(Saved data entries)

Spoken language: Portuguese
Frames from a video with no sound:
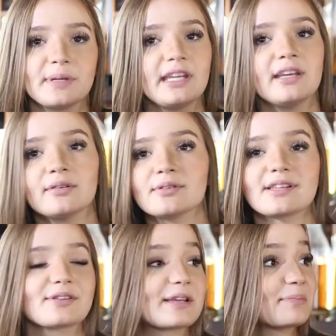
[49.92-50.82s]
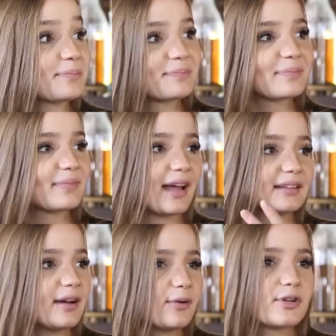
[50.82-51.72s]
meninos, eu sempre.
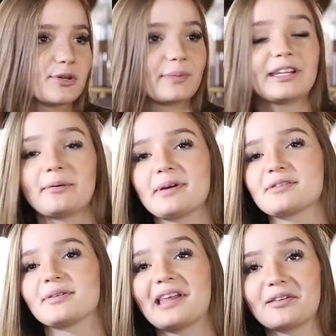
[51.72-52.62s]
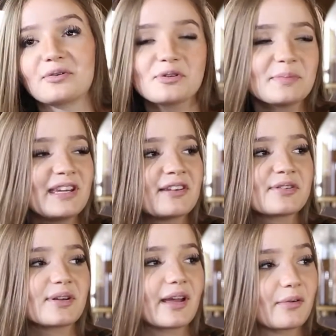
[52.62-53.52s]
Até hoje eu mantenho mais contato com os
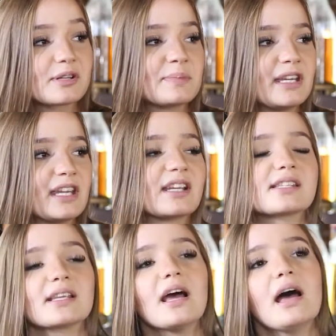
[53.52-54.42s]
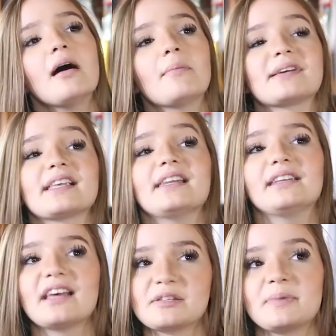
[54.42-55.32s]
meninos do que com as meninas. Mas
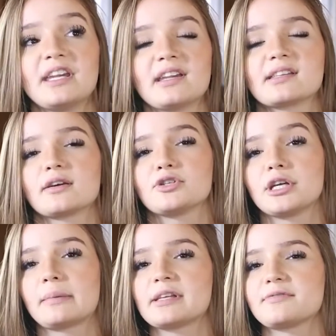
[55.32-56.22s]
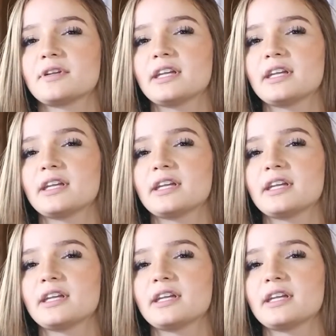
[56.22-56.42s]
ali das meninas que eu tinha mais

◆ Exercise goal: Could you give all of the data again exactly as written, omitting any pictures?

◆ Written answer:
Spoken language: Portuguese
Frames from a video with no sound:
[49.92-50.82s]
[50.82-51.72s]
meninos, eu sempre.
[51.72-52.62s]
[52.62-53.52s]
Até hoje eu mantenho mais contato com os
[53.52-54.42s]
[54.42-55.32s]
meninos do que com as meninas. Mas
[55.32-56.22s]
[56.22-56.42s]
ali das meninas que eu tinha mais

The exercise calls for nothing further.